## Friday, December 16, 2011

### News from NIPS - Divide and Conquer Matrix Factorization and efficient K-means

Here are some interesting papers that caught my eyes at NIPS. While being very simple I believe they can be very effective in practice.

"Divide and Conquer Matrix Factorization" is a joint work by Lester Mackey, Ameet Talwalkar and Michael Jordan from Berkeley. The idea is pretty simple. Assume you have a large matrix you can not fit into memory you would like to factorize to two low rank matrices. There are 3 steps in the construction:

1. The large matrix is first partitioned into several small matrices by slicing the original matrix to column groups.
2. Each smaller matrix is solved in parallel using a cluster of computers, using any desired matrix factorization algorithm.
3. Now it remains how to aggregate the result back for getting the original factorized solutions of the larger matrix. This can be done by column projection, namely computing the least square solution of the smaller matrix onto the larger one. (See details in the paper!) and averaging the different solutions together.
It seems this construction has a pretty descent speedup. I am considering implementing this method in GraphLab as well. Ping me if you are interested in using this algo.

The second paper, Fast and Accurate K-means for Large Datasets is a method for speeding up k-means computation by Michael Shindler Alex Wong andAdam Meyerson. It got the best student paper award. The idea is pretty simple and actually reminds me the power iteration clustering.

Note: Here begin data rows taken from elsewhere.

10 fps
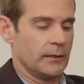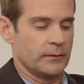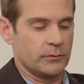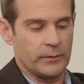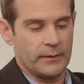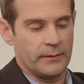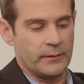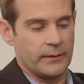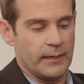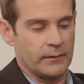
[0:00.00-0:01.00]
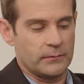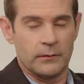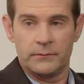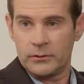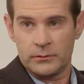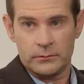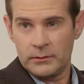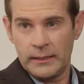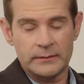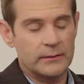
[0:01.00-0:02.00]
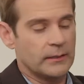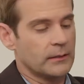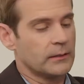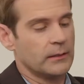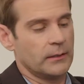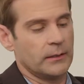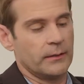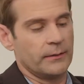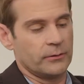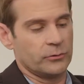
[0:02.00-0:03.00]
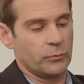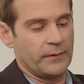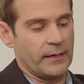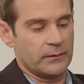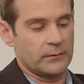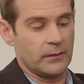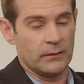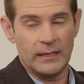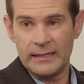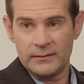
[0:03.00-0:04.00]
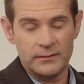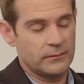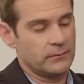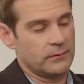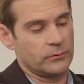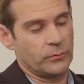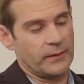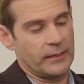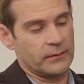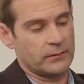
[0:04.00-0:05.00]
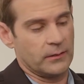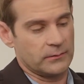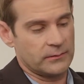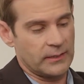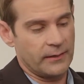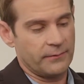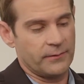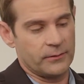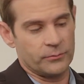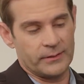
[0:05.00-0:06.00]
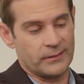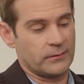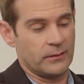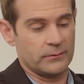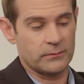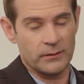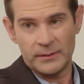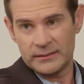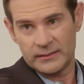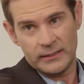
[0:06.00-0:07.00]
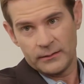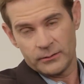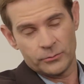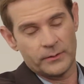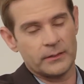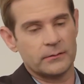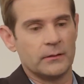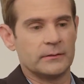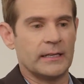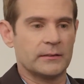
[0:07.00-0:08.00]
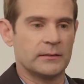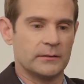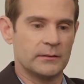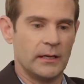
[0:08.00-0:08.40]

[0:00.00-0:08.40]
There's one that is called vertical slicing. There's one that is called less. There's one that is called safe. There's one that's called Scrum at scale. There's one that's called Nexus.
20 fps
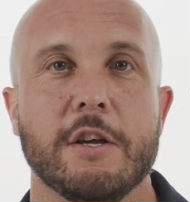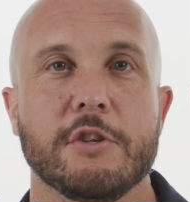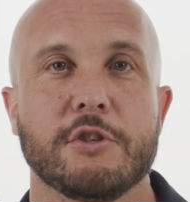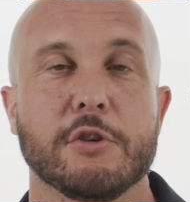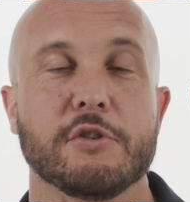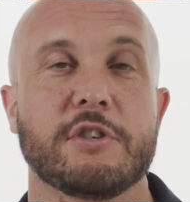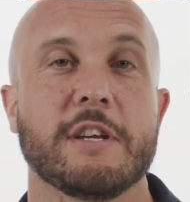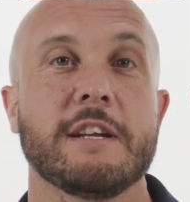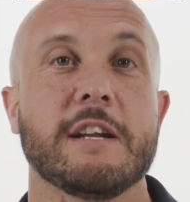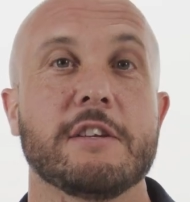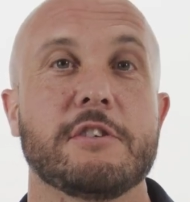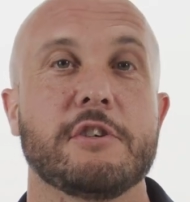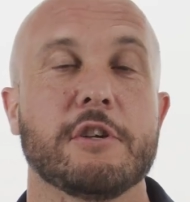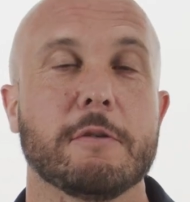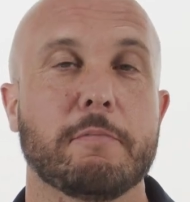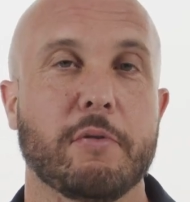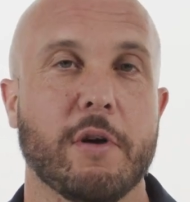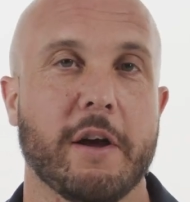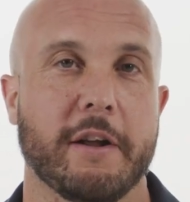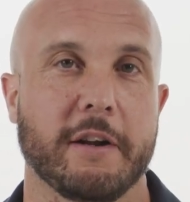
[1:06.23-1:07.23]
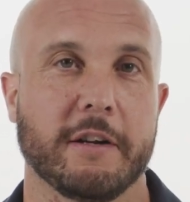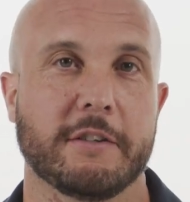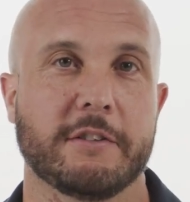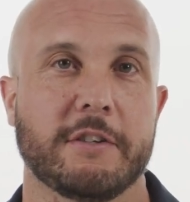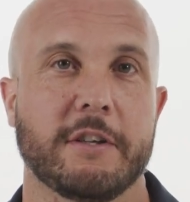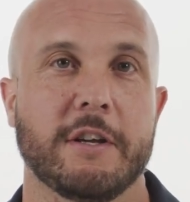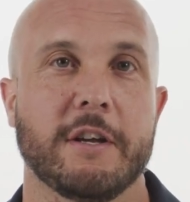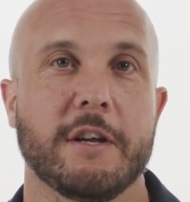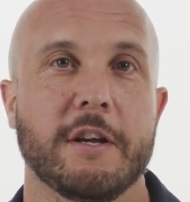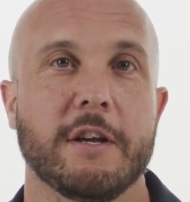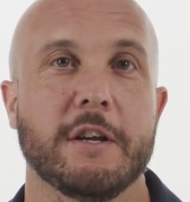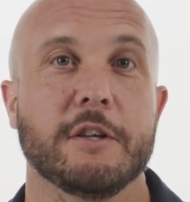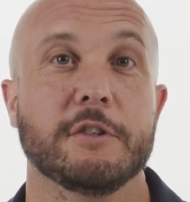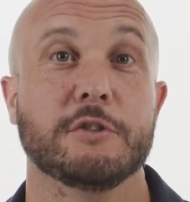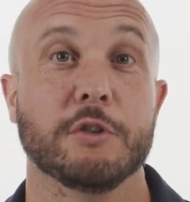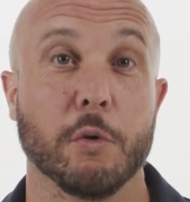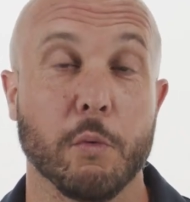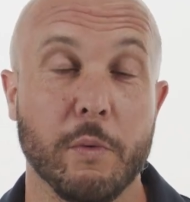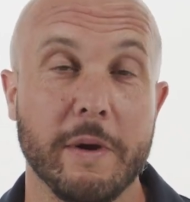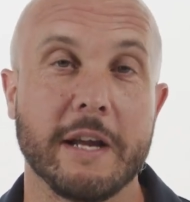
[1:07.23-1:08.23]
So send us your products
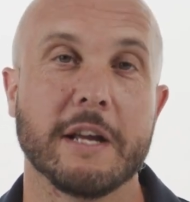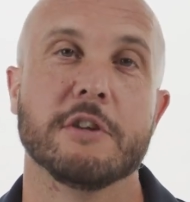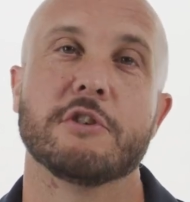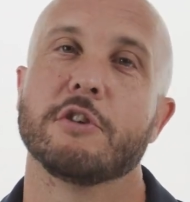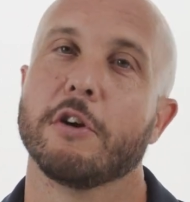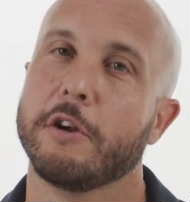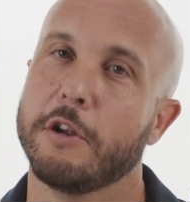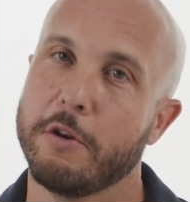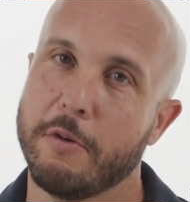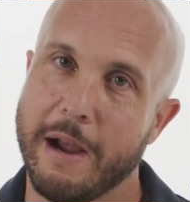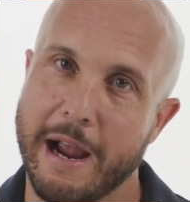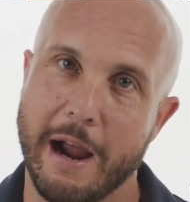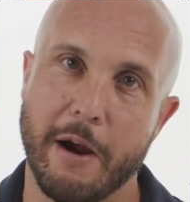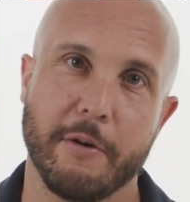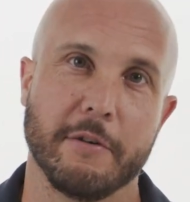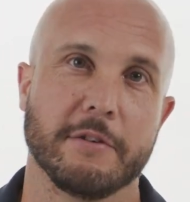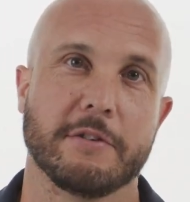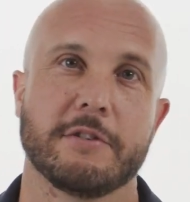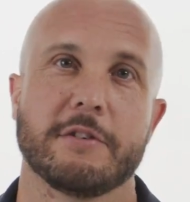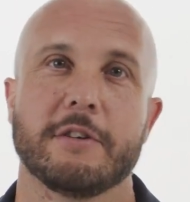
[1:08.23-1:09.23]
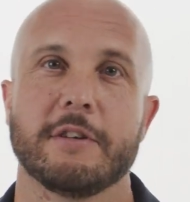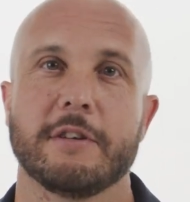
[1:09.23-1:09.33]
so we can show you ours.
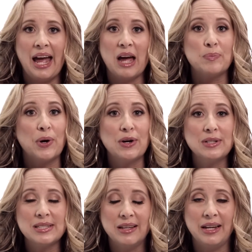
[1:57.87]
And
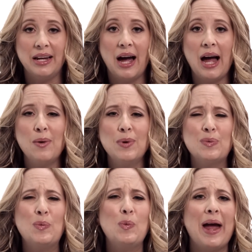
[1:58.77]
personally, I
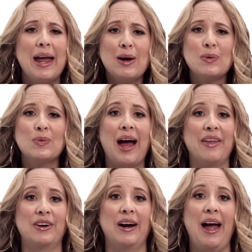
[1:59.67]
would way
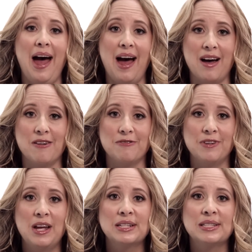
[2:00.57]
rather have
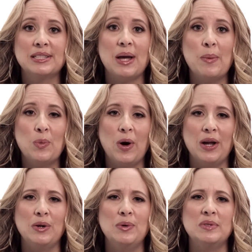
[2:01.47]

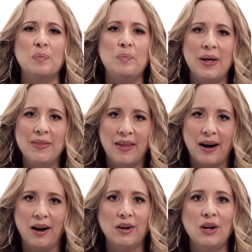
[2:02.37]
someone who's been
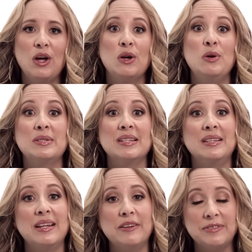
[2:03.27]
there, who's
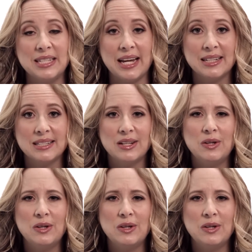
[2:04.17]
lived it,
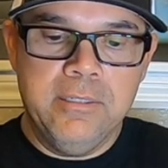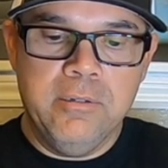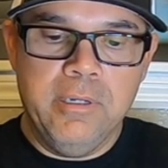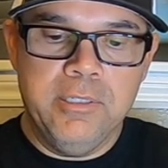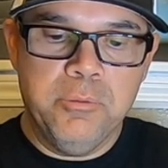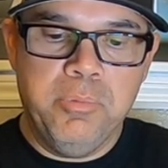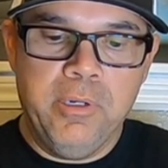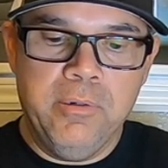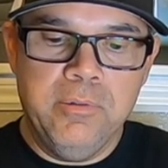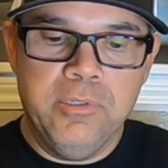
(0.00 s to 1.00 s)
So I just put
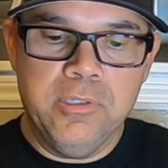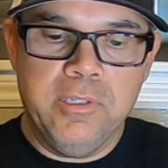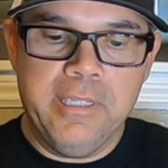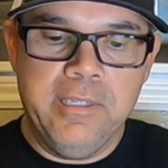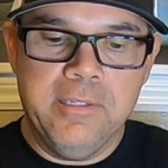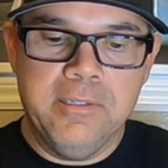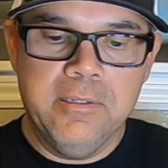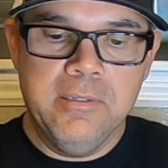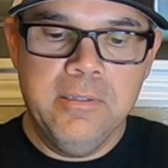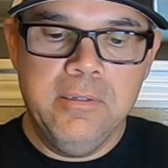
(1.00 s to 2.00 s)
it just like this,
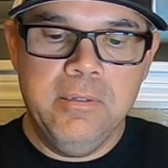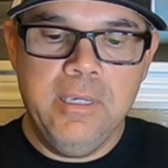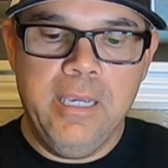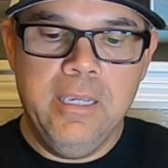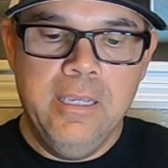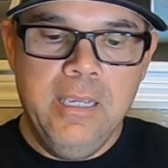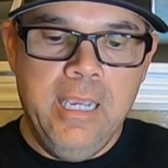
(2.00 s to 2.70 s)
okay?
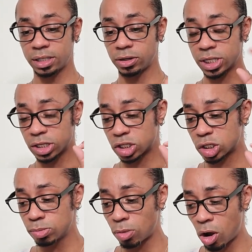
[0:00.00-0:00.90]
There is a
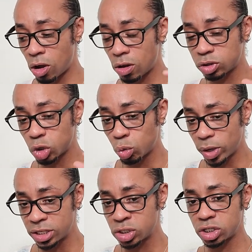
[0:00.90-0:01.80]
small
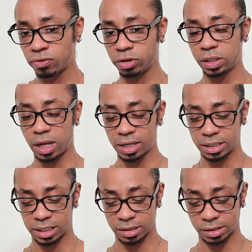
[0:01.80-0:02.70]
twinge of
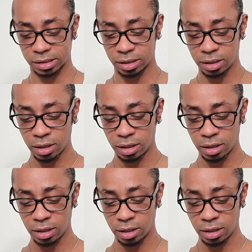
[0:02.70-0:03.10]
reluctance.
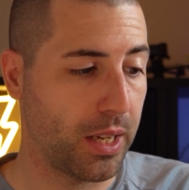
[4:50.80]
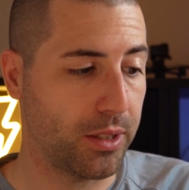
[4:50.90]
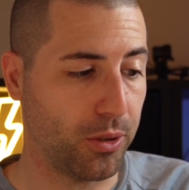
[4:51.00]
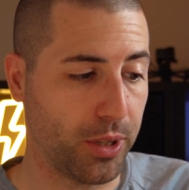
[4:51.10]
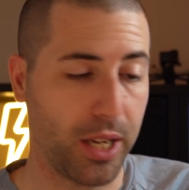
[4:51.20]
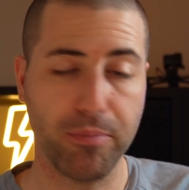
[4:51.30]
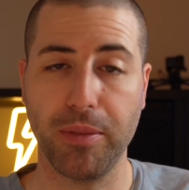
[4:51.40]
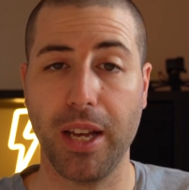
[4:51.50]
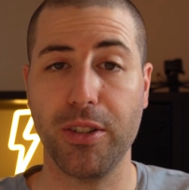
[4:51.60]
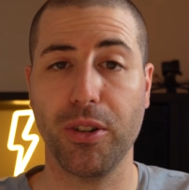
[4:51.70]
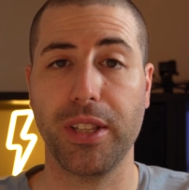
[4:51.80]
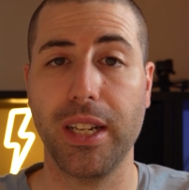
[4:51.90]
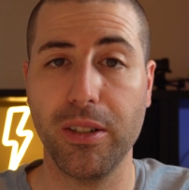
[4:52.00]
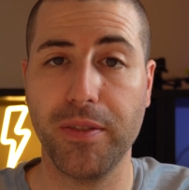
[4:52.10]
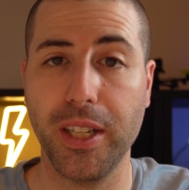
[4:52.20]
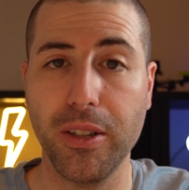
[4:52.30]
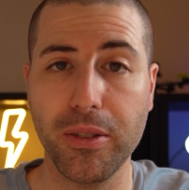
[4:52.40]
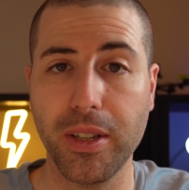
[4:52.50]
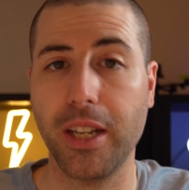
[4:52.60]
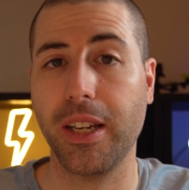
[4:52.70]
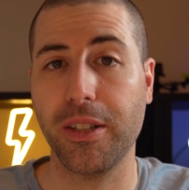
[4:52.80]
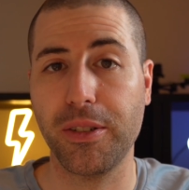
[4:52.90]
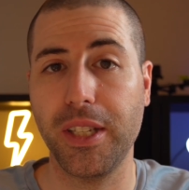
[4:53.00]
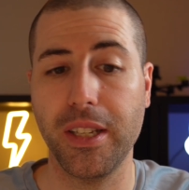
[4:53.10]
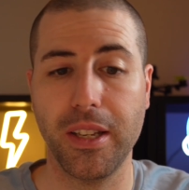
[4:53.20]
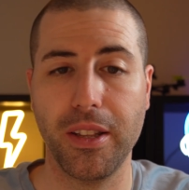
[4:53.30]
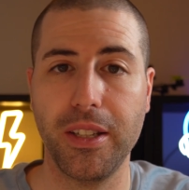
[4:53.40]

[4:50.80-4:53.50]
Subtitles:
So yeah, enjoy the little video and you get to see the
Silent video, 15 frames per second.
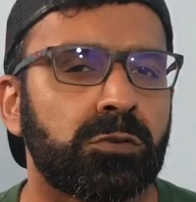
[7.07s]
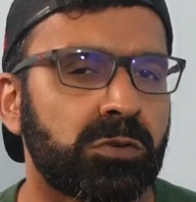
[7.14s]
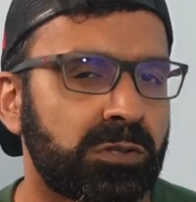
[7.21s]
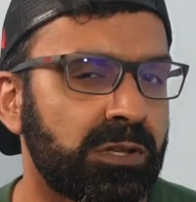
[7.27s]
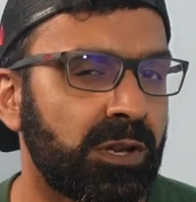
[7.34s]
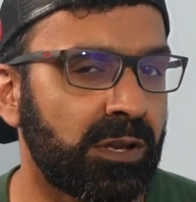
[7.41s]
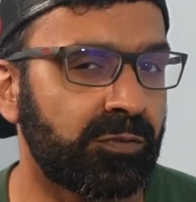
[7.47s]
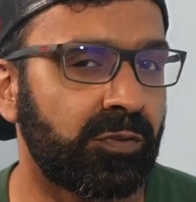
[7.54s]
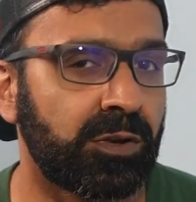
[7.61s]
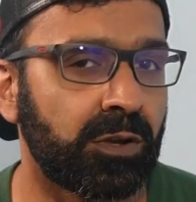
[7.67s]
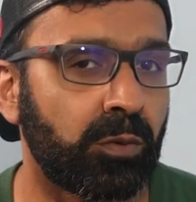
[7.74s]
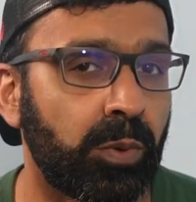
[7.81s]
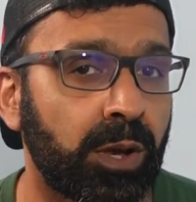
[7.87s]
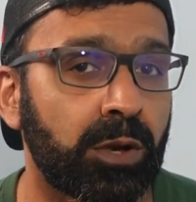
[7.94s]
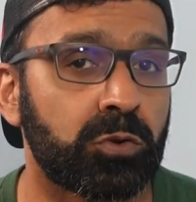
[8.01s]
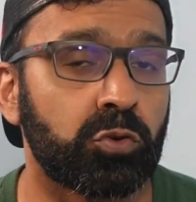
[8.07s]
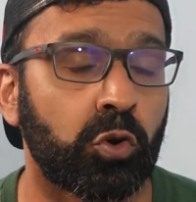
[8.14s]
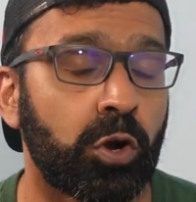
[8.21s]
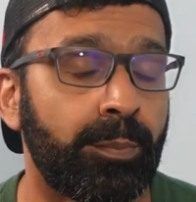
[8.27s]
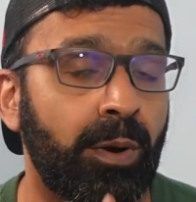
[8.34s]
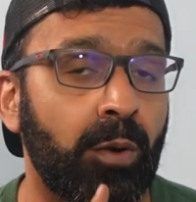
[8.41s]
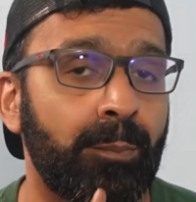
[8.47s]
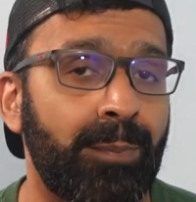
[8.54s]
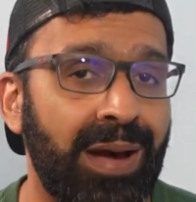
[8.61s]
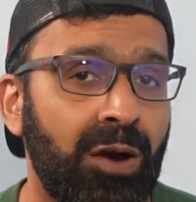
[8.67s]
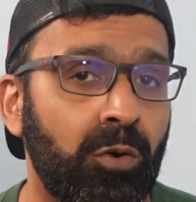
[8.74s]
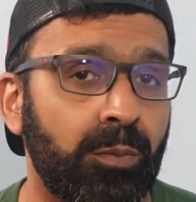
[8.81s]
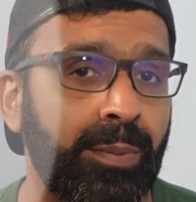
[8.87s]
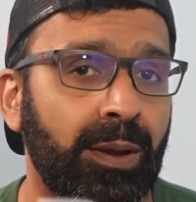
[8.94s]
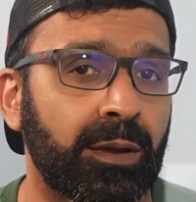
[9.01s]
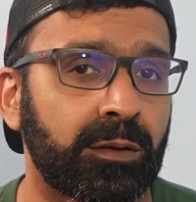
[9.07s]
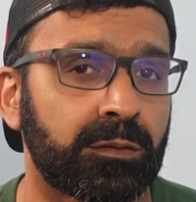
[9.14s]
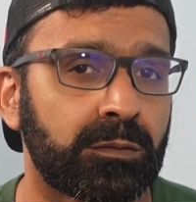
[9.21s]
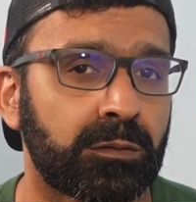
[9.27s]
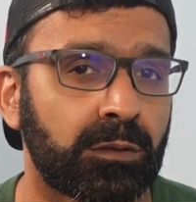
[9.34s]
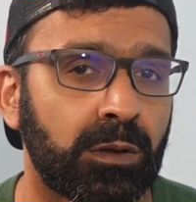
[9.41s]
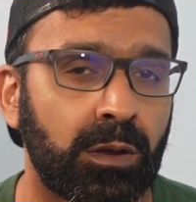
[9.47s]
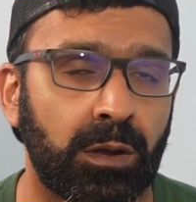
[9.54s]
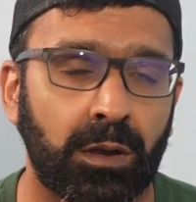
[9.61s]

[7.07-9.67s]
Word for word: So today's video we're going to talk about power banks.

The observation at the basis of this construction is that one of the heavy computational burdens in K-means is computing distances from each data point to all K-cluster heads. A very simple trick is proposed: a random vector is selected and the data point as well of all cluster locations are projected into it. Now we got a list of scalars for each cluster and it remains to find out which is closest to the projected data point. This significantly saves work since instead of computing D-dimensional distances we compute only 1-dimensional distances. It seems that in practice accuracy of the method is not significantly worse.